When Halima first appears, she is clearly meant to be a strong and beautiful character: She accompanies her father after their native Hormuz is invaded, when he is afraid for his future; she sways the king to a course of action with her eloquence; she wins the love of the “noble Arabian tribal leader” of the dustjacket, a visiting vizier.

But after that, her character is all over the place. She doesn’t marry her husband from love, but as a rational decision. Yet suddenly she’s deeply in love with him and can’t live without him. And what sort of husband is he? Halima enjoyed some freedom of movement and speech in her native Hormuz, but, when she moves to Bahrain with her husband, he tells her that’s no longer appropriate. “It doesn’t work that way here, Halima.”

This apparently strongwilled woman shrugs it off. Fine, things don’t “work that way” any more.

Halima’s also portrayed as a kind person, yet it also seems like no contradiction when she beats her maid Farah bloody (even yanking out hanks of the poor woman’s hair). It’s similarly costs Halima relatively little to allow Farah to go off and be raped in Halima’s place. After that, Farah commits suicide. Halima is certainly sad about that, but it seems more important that her honor is intact.

After Halima loses everything, she gains a new religiosity as she goes on the hajj, where she carries out the last wish of a dead ruler. It is not through any particular action, but in guarding her honor (and in being physically attractive) that Halima wins her happily-ever-after: being married to another important man and moving with him to Istanbul.

Halima’s last words are: “Praise be to God for everything. Dear God, have mercy on my father!”

What’s freedom?

Jurji Zaydan’s historical novels are also interested in the individual’s place in a healthy (or unhealthy) society, and the good ruler vs. the despot. So are al-Mahmoud’s, although it’s difficult to say what the characteristics of a good ruler might be in the positive.

Al-Mahmoud’s novel is obsessed with the ideas of “justice” and “freedom,” staging the Portuguese as a people with neither, showcasing from the beginning how they trample on the rights of Jews, Muslims, and all “Others.”

Early on, a pair of Portuguese Jews who are oppressed by their country’s king (naively) wonder: “Why did the Muslims not coerce others to join their faith as the Inquisition had done in Spain and Portugal?”

Later, the same Jewish characters: “When they speak, they speak freely and without the fear we feel in Portugal. They are free, Rabbi. They don’t have an Inquisition!”

Throughout the narrative, we hear some version of how “Portuguese did not know or understand justice.”

And, at the very end, the moral of the story, also in the mouth of a Portuguese Jewish character: “Happiness is not money and power, but being free to live away from the oppression of unjust kings who take pleasure in killing and torturing people.”

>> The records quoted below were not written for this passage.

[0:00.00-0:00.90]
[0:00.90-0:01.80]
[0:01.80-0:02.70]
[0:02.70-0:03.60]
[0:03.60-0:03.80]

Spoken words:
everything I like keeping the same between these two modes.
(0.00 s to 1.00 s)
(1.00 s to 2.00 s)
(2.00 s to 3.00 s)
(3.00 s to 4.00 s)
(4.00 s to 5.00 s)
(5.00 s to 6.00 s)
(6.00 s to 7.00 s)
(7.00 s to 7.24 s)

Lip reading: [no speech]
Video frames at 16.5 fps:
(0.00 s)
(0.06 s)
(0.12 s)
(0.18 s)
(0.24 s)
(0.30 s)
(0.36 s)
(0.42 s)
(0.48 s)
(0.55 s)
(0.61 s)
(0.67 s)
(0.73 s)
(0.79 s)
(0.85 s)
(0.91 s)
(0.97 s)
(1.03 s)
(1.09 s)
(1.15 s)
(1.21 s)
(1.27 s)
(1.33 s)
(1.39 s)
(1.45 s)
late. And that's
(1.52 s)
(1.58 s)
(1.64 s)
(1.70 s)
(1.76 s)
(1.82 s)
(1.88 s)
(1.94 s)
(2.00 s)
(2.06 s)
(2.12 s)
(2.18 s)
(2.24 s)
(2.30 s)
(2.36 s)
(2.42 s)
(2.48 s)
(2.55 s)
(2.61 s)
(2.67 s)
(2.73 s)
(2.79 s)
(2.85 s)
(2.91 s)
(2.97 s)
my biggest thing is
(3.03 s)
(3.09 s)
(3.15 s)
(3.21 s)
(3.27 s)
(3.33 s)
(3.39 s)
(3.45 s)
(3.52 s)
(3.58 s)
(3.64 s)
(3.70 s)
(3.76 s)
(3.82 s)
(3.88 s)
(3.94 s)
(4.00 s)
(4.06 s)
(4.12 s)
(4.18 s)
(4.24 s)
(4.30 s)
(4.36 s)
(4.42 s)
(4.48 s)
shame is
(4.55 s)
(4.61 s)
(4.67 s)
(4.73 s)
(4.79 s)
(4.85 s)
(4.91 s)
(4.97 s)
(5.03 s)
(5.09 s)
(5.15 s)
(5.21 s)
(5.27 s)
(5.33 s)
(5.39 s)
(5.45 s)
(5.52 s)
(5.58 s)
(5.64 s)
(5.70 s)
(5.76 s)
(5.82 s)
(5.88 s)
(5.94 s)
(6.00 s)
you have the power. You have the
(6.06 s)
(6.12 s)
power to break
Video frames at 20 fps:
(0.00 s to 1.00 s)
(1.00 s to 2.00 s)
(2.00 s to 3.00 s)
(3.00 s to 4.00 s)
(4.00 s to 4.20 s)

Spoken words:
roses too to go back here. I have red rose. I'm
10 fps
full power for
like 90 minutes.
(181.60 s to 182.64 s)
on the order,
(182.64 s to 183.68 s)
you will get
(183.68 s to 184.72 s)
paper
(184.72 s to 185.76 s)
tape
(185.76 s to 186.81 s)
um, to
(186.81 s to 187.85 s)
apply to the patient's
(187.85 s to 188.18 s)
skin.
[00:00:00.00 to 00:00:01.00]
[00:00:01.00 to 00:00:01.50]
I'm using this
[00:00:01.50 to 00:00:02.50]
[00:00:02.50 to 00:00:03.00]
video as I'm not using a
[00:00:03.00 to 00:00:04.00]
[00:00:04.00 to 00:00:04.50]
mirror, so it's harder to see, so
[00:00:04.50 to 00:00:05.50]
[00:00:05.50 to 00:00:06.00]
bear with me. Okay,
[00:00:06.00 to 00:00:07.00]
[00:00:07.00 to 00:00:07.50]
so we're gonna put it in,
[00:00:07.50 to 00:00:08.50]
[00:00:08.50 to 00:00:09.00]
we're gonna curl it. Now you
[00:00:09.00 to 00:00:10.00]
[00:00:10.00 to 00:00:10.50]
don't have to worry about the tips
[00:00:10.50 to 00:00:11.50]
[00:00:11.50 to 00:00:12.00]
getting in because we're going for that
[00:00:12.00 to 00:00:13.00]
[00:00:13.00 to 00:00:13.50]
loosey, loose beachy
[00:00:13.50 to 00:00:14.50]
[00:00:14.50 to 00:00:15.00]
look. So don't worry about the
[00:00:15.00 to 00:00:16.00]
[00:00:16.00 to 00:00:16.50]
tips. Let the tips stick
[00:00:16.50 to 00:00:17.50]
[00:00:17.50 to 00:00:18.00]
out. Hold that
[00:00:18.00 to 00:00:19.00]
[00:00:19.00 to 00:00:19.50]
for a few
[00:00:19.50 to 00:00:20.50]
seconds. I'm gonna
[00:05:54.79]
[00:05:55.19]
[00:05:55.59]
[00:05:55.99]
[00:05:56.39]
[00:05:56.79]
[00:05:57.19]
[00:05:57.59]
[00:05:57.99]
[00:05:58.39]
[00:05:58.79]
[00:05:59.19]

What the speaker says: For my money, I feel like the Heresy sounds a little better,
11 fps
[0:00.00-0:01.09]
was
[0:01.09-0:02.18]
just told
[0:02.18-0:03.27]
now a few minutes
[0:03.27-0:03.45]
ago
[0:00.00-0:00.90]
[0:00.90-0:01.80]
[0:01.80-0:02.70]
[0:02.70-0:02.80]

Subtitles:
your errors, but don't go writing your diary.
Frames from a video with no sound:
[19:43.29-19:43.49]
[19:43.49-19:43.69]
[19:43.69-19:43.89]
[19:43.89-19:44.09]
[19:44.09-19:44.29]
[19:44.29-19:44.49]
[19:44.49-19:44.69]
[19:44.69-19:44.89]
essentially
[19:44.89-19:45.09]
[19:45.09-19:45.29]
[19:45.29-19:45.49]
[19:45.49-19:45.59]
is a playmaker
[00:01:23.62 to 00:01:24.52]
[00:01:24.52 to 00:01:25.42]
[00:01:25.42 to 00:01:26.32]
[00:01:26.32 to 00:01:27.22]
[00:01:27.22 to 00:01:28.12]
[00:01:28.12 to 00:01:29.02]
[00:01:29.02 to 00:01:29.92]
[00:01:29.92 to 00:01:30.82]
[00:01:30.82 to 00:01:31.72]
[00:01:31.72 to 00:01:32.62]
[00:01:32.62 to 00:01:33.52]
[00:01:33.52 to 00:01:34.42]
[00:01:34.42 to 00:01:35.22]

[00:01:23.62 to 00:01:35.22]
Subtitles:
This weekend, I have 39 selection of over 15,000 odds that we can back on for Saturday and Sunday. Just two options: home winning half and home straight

How the female and slave characters are supposed to manage this is unclear and unproblematized.

Turning the pages

Al-Mahmoud has a talent for putting his characters into difficult situations, and for interleaving history and fiction. In The Corsair, even where the narrative feels talky or pedantic, the reader wants to keep turning pages. There, al-Mahmoud also avoids mustache-twirling, silent-movie-tied-to-the-railroad-tracks, clash-of-the-civilizations bad guys.

In both books, the prose is clear, and here it is put into brisk and accessible English by Karim Trablousi.

But ultimately, that doesn’t make this a readable book. In The Holy Sail, al-Mahmoud has crafted not just a messier narrative with too many branching plot lines, but one that is much more triumphalist about Arab and Muslim history. Not all Arabs and Muslims here are good guys, but they’re largely human, unlike the Portuguese Christian leaders and soldiers, who seem to revel in evil as they “cheered Albuquerque’s diabolical plan hysterically.”